No âmbito do transporte individual foram realizadas limitadas ações no que concerne a políticas de tarifação do estacionamento, áreas pedonais e zonas de trânsito limitado. Além disso, foram testadas formas ativas e inovadoras de participação pública, sistemas de incentivos para a utilização de modos de transporte sustentáveis e estratégias integradas de informação ao público para um sistema de mobilidade urbana mais eficiente e eficaz. Neste âmbito, as acções deverão estar orientadas, em todas as suas vertentes, para construção de “cidades inteligentes” (smart cities) capazes de interagir com o cidadão (Net e mobile) para tomar opções informadas de forma inovadora e integrada.

No âmbito do transporte de mercadorias pouco tem vindo a ser desenvolvido e há enormes margens para acções inovadoras.

As principais ameaças relativas ao estudo e investigação de acções inovadoras na área da mobilidade radicam-se, para além da falta de uma linha estratégica integrada definida, na limitação de recursos humanos dedicados e qualificados.

Os projetos de Investigação e Desenvolvimento Tecnológico, no quinquénio 2007-2012, com financiamento comunitário, atingiram 4,8 milhões de euros na participação da Horários do Funchal em projetos.

Alterações climáticas

Foram realizados os estudos “Alterações Climáticas em Portugal” no âmbito do SIAM II – Cenários, Impactes e Medidas de Adaptação, com uma abrangência nacional, e “ Impactes e Medidas de Adaptação às Alterações Climáticas no Arquipélago da Madeira” no âmbito do CLIMAAT II, este último com cartografia climática, construção de cenários climáticos, estudos de impacte e medidas de adaptação às alterações climáticas.

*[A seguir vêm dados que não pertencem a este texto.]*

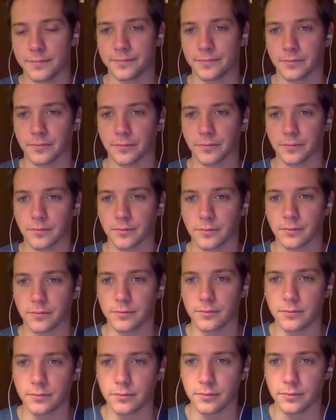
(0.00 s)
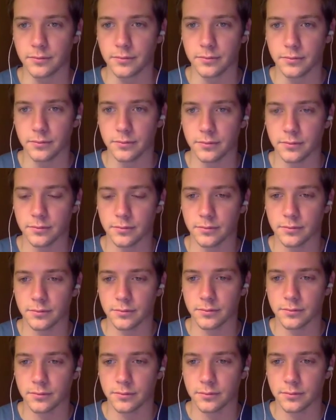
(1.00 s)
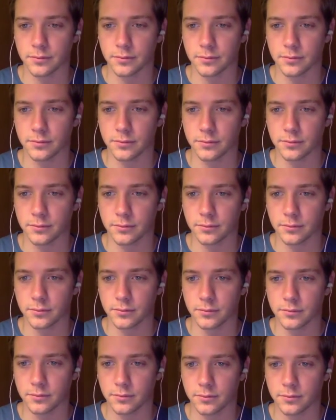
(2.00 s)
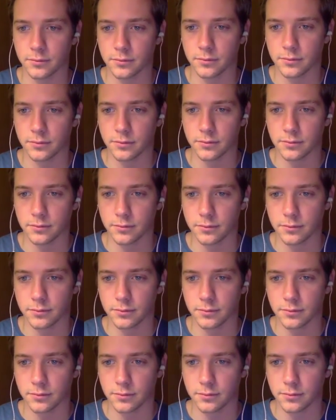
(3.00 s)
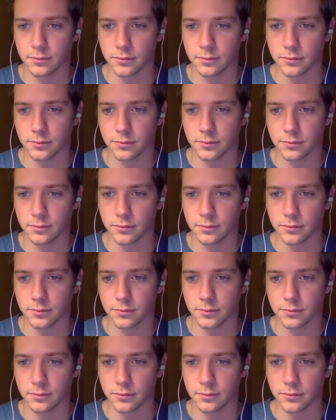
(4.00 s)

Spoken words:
No words are spoken by the person on screen.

As previsões do projecto CLIMAT II apontam para uma alteração significativa das condições climáticas que pode comprometer a atual disponibilidade de recursos hídricos. Foi, também, realizado um estudo sobre ocorrências atípicas na Região.

Os estudos SIAM e CLIMAAT foram efectuados com base em simulações de modelos de previsão de cenários climáticos, mas pouco validados devido à falta de disponibilidade de dados ambientais históricos (meteorológicos, oceanográficos). A previsão de cenários climáticos futuros é efectuada com base na validação dos modelos, comparando o resultado dos mesmos com dados históricos quando calculam os cenários passados (100 anos). Desta feita, torna-se fundamental a recolha, tratamento e disponibilidade de dados ambientais de longo prazo que sirvam de base para a monitorização dos efeitos das alterações climáticas previstas. A organização internacional para o estudo das mudanças climáticas (‘IPCC – Intergovernmental Panel on Climate Change’), recomenda uma actualização regular das avaliações dos impactes das alterações climáticas. Os dados devem ter resolução suficiente para capturar as variações à escala das ilhas. Neste âmbito, propõe-se a formação de um ‘observatório do clima’ para que possa agregar dados e contribuir para uma monitorização dos efeitos das mudanças climáticas nas ilhas.